E os hábitos? Nos alvores do século IV viviam no deserto e na montanha, a umas dez ou quinze léguas de Alexandria, no Egipto, mais de quatro mil monges. E, segundo uma testemunha, viviam “como queriam e podiam”, cobrindo o corpo “com folhas de palmeira e peles de carneiro”. Bastava-lhes contemplar a beleza tranquila dos lírios para afugentarem qualquer assomo de inquietação pelos trapos.
Quando São Pacómio começou a reunir os monges dispersos, por volta de 315, estabeleceu um tipo de vestuário ou “hábito” igual para todos. O hábito não significava apenas o despojamento do mundo, mas sobretudo “o voluntário rebaixamento ao nível da pobreza de Cristo”. Era uma túnica grande, simples, de tecido forte sem qualquer espécie de luxo.
As sucessivas Ordens Religiosas foram complicando as coisas. O que para aí tem ido de modelos e panos e cores e alfinetes e pregas e cordões e capuzes!
São Francisco veste os seus frades como se vestiam os pobres da época, os “menores”. São Vicente de Paula veste as suas “filhas” como se vestiam as camponesas da zona. A motivação primeira do hábito não é distinguirem-se os frades e as freiras dos outros pobras mortais, mas abraçarem a pobreza de Cristo e defenderem-se da moda, fútil, cara e passageira.
E já agora, falemos também da sotaina clerical ou batina – palavra que vem do latim “abbatina-(veste)”, ou seja, veste própria de abade.
“Se tivermos que nos distinguir do povo, seja na conduta e não na farpela” – escrevia Celestino I, numa carta do ano 428, reprovando o costume surgido entre os bispos de Lérins, França, de trazerem um hábito especial, à maneira dos monges.
De então para cá nunca mais acabou o debate sobre a fardamenta dos clérigos. No Concílio Vaticano I, um bispo siciliano propôs (e não se riu!) que se declarasse a batina “de direito divino”.
A verdade é que Jesus vestiu como qualquer dos seus conterrâneos. E os clérigos cristãos vestiam como qualquer cidadão do Império Romano até chegarem os Bárbaros, lãzudos e envergando uma túnica até ao joelho: por uma questão de contraste e de símbolo, os clérigos decidiram então continuar a vestir à romana, cabeça rapada e túnica talar (isto é, que desce até ao calcanhar ou talão).

3. “O que habita nos céus sorri” (Sl 2, 4)

São Basílio recordava com emoção os felizes momentos dos seus primeiros fervores, em que as lágrimas lhe ensopavam a barba, qual unguento a escorrer pela bíblica barba de Aarão… Um dia em que São Filipe Néri acariciava (a brincar, mas com respeito) as barbas de Clemente VIII, o Papa não deixava de sorrir.

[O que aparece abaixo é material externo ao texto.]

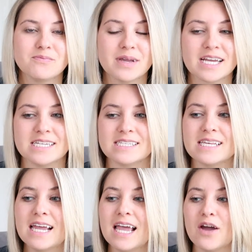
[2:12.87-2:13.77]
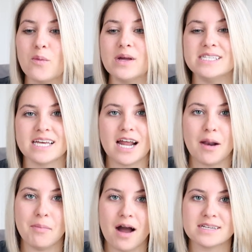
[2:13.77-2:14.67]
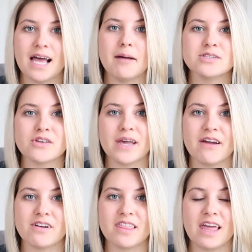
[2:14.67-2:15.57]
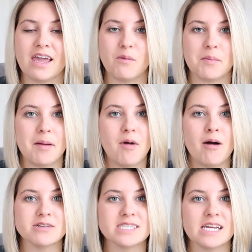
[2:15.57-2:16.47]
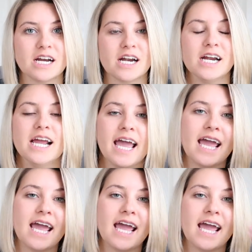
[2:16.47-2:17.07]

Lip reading: because we did unbox absolutely everything when my mom was here,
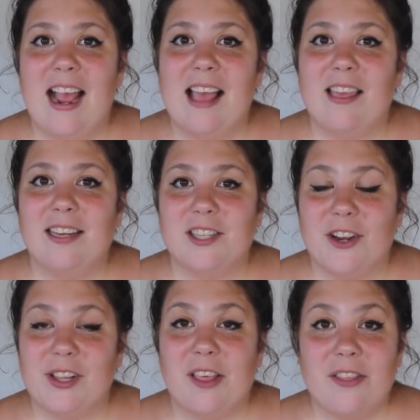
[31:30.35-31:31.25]
and then
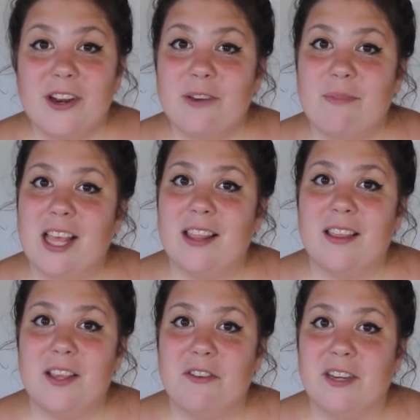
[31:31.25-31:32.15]
during the third
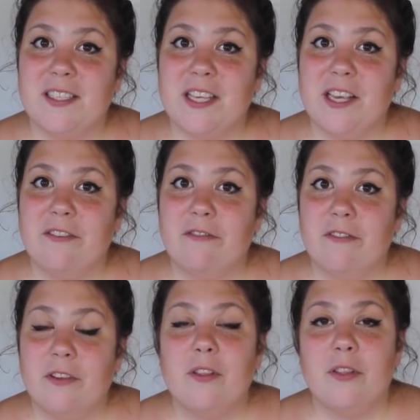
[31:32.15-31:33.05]
month you
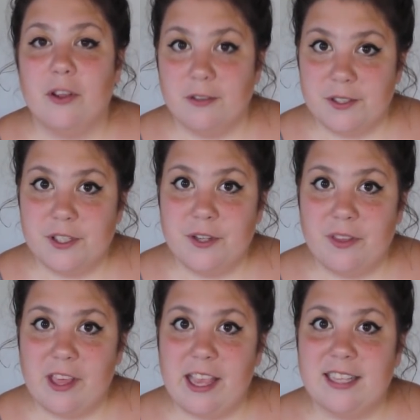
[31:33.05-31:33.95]
receive those two
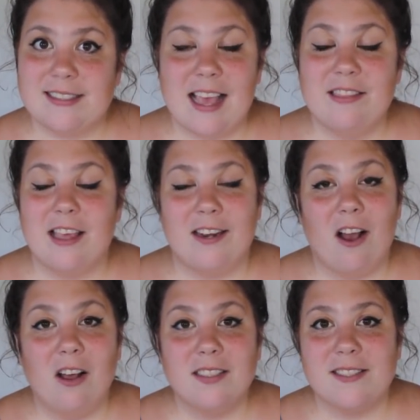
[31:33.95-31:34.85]
things, and then
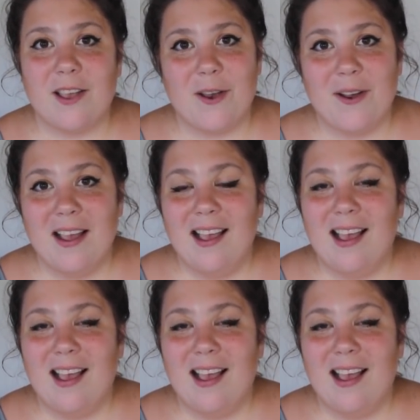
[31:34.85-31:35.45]
also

Porque não imaginar Deus a fazer festinhas, com seus melodiosos dedos, ora aos santos barbudos que vagueiam por aí, ora aos rostos barbeados com lâmina ou com máquina?

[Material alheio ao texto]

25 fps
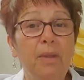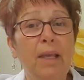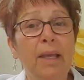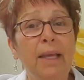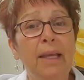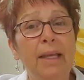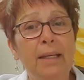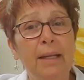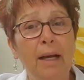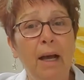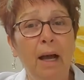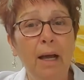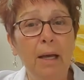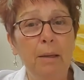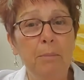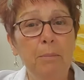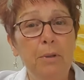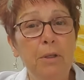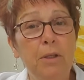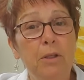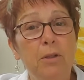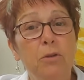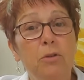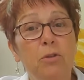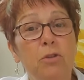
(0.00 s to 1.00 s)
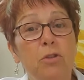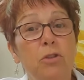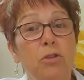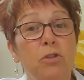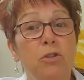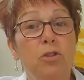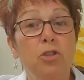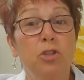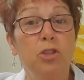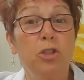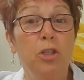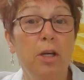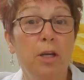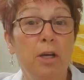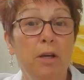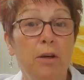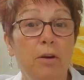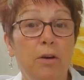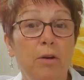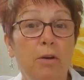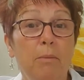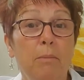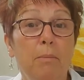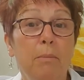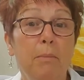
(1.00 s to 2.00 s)
and I'm here to
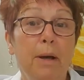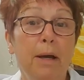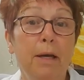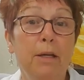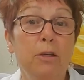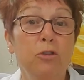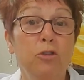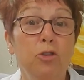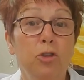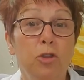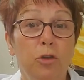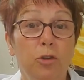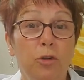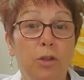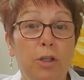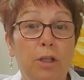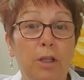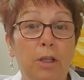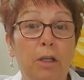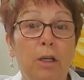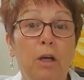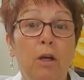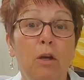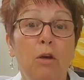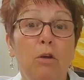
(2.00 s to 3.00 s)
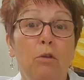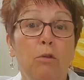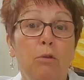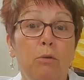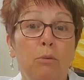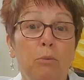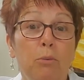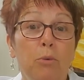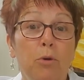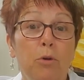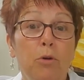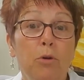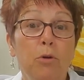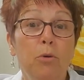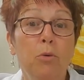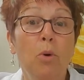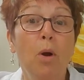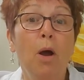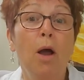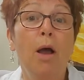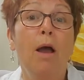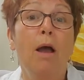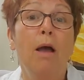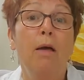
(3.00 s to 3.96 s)
share my journey through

Acho que o mesmo sorriso divino pousa como um luar sobre aqueles/as que trajam à civil e sobre quem anda clerical ou monasticamente encadernado.
E permitam-me acrescentar duas coisas. Primeira: numa sociedade tão secularizada, onde até os sinais exteriores das realidades sagradas e sobrenaturais se vão apagando, importa que as pessoas dedicadas ao serviço de Deus tornem bem clara a sua identidade. Segunda: convém que sobressaiam, antes de tudo, pelos “hábitos espirituais”, a começar pela caridade, o único distintivo que Jesus nos deixou (Jo 13, 35).